«Смерти нет. Есть любовь и память сердца».
Лев Толстой
Миша Кирвель
Михаилу Спиридоновичу приснилось… счастье. Ему пять лет, он, набегавшись до изнеможения и переделав уйму полезных мальчишеских дел за длиннющий летний день, никак не может проснуться. Его будит теплый лучик солнца на щеке, теплая мамина рука на вихрастой макушке, а он — никак. Пока не звучит заветное мамино:
— Сынок, я драники завела.
Все, дальше спать никак невозможно. Нет для Мишки ничего вкуснее (разве только толстый ломоть черняшки, густо посыпанный сахаром и политый водой), чем драники, и он подходит к столу, вскарабкивается на табуретку между сестрами Марусей и Лидой и наконец-то по-настоящему открывает глаза. Чтобы увидеть, как мама наливает первый — на всю сковородку — драник и ловко двигает ее в печь. Еще через пару минут он, шипящий, брызгающий жиром, в золотистой хрусткой корочке уже на столе, и Мишка, обжигая пальцы, отщипывает кусочек, отправляет его в рот…

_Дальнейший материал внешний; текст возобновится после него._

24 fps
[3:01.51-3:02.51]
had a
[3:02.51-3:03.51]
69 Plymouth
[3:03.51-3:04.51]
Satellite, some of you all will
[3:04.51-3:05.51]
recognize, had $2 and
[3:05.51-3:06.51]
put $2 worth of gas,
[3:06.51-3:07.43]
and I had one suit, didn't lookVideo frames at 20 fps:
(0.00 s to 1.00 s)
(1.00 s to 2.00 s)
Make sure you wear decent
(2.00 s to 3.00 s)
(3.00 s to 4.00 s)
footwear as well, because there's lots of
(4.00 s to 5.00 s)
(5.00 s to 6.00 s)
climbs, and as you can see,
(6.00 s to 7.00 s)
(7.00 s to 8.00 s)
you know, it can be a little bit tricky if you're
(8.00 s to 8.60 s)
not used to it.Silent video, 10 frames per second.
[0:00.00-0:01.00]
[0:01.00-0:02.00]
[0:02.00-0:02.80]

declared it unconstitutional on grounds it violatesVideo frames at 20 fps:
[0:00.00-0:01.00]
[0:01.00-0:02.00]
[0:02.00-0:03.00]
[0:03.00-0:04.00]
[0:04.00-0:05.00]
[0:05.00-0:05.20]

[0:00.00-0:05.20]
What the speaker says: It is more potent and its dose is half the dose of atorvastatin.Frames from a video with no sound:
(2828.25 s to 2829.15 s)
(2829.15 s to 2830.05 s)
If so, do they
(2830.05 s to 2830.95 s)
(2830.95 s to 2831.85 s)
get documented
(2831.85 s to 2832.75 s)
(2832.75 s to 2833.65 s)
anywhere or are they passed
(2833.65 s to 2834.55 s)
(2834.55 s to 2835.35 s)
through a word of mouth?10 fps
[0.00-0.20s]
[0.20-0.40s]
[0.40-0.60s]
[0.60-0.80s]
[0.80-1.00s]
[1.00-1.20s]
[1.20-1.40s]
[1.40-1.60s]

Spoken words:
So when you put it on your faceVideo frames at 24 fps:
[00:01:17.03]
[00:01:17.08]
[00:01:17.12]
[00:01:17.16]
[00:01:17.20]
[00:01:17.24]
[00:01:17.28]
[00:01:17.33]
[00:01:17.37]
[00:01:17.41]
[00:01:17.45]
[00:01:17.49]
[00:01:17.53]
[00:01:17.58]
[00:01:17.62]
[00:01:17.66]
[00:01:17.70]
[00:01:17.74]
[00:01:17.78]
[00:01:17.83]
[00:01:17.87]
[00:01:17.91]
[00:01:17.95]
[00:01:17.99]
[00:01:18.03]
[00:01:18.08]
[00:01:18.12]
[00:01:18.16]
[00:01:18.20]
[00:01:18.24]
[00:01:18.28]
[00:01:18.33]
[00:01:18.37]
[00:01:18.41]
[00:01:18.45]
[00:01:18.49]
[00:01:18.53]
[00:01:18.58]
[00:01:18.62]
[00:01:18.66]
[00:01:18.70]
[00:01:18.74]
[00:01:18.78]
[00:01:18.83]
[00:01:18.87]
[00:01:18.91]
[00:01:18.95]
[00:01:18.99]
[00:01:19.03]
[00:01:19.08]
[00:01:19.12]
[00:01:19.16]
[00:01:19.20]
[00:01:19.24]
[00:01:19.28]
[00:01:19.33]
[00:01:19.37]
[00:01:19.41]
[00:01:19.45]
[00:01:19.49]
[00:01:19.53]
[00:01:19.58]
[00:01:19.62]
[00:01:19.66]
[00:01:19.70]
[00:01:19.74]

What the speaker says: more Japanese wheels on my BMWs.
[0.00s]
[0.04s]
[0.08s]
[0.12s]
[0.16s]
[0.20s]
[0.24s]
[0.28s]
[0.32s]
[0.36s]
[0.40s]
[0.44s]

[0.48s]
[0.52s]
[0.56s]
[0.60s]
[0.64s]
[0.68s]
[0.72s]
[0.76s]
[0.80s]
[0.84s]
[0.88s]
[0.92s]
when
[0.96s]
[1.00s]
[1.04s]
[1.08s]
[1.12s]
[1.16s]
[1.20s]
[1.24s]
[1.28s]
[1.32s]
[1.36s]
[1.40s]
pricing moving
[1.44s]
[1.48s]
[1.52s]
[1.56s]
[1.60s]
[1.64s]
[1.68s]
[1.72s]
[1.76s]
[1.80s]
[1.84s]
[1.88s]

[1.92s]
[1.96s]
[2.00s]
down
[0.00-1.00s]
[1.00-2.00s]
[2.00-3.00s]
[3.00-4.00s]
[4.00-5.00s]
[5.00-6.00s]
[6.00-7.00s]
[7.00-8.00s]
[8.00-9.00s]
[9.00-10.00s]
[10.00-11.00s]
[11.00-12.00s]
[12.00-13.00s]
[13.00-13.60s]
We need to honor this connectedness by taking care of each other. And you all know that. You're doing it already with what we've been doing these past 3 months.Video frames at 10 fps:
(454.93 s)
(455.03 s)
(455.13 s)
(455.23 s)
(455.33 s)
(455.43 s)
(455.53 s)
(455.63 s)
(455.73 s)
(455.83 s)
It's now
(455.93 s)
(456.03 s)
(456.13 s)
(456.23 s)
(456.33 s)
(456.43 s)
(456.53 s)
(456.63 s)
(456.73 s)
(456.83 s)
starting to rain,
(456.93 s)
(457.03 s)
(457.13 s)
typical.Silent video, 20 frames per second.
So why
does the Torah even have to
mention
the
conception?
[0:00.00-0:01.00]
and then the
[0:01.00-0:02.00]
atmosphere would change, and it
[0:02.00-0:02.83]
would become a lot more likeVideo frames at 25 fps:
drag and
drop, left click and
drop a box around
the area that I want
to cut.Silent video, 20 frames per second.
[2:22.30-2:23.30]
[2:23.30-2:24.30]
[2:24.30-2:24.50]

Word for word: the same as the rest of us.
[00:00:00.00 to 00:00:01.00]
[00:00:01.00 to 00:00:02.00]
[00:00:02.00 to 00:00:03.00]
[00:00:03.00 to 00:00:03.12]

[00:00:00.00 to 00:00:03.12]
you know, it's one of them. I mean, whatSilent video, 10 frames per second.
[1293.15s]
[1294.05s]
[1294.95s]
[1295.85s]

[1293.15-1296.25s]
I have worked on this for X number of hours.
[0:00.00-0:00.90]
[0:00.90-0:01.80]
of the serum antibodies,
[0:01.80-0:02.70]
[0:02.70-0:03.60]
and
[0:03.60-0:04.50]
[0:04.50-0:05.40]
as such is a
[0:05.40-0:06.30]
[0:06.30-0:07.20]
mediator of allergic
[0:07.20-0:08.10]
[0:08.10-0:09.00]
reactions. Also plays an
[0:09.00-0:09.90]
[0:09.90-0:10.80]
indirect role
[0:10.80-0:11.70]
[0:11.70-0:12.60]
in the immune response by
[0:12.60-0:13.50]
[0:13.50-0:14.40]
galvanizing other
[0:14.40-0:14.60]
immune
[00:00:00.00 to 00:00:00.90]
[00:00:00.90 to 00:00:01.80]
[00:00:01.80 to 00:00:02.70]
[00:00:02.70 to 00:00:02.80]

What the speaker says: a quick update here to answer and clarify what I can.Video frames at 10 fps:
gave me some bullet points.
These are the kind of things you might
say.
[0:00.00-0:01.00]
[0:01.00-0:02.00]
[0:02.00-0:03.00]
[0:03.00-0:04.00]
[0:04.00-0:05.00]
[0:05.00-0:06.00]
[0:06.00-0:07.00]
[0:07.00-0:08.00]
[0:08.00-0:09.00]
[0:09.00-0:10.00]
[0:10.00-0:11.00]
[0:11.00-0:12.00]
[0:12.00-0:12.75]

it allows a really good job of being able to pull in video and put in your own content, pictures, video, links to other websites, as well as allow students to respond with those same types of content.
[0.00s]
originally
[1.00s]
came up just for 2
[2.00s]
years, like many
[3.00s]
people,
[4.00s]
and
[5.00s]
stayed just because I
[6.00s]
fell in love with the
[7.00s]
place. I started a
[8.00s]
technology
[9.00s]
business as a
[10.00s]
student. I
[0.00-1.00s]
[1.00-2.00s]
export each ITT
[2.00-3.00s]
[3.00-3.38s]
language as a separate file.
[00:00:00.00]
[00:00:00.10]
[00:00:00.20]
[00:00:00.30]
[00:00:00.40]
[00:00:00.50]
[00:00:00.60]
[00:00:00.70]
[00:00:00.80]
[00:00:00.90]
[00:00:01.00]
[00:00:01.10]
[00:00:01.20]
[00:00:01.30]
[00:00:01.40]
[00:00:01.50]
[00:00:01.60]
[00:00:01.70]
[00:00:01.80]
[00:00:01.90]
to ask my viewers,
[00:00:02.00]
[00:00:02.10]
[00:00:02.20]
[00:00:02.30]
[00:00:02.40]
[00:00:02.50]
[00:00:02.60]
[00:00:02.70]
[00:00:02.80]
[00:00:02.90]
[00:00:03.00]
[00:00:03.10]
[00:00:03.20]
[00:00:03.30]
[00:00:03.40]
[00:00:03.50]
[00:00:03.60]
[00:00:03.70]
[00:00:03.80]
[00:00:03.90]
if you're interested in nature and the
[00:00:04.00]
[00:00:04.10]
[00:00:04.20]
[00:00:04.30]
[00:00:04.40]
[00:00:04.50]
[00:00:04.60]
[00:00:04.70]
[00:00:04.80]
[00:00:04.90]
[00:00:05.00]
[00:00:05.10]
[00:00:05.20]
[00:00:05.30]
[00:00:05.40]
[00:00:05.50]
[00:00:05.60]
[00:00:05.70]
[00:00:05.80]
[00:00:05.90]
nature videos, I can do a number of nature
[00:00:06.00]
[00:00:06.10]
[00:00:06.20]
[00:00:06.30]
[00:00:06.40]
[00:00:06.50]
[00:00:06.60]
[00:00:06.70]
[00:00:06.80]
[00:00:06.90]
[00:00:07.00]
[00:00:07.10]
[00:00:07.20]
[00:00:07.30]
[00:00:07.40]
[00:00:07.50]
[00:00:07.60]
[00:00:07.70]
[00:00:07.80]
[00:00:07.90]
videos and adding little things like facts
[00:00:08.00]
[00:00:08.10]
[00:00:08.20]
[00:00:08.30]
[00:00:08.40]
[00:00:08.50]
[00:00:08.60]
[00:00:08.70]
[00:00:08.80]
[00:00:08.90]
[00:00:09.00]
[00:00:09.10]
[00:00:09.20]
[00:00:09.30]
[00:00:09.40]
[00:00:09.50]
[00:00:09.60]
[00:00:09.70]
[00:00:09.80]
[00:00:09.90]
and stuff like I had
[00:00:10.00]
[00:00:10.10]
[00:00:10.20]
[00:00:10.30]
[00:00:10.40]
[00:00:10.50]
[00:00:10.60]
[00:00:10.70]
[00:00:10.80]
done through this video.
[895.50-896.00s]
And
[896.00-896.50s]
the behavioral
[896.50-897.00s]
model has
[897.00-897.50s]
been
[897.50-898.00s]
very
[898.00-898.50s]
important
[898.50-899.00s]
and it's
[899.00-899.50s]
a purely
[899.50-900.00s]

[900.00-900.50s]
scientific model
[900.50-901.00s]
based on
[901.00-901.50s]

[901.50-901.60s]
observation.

С этим вкусом драника на губах Михаил Спиридонович Кирвель, Чрезвычайный и Полномочный Посол Советского Союза в одной из африканских стран, и проснулся. Весь день потом был непривычно задумчив, как это бывало перед принятием серьезного решения, и улыбчив, когда думал о чем-то хорошем.
Жена Валентина, сердце которой этот настырный, обаятельный белорус раз и навсегда завоевал еще в студенческие времена, это его состояние хорошо знала и с расспросами не лезла.
Вечером Михаил Спиридонович попросил помощника организовать ему телефонный разговор с Белоруссией. Трубку взял его односельчанин и муж его сестры Любы Виктор Василькевич, председатель местного колхоза.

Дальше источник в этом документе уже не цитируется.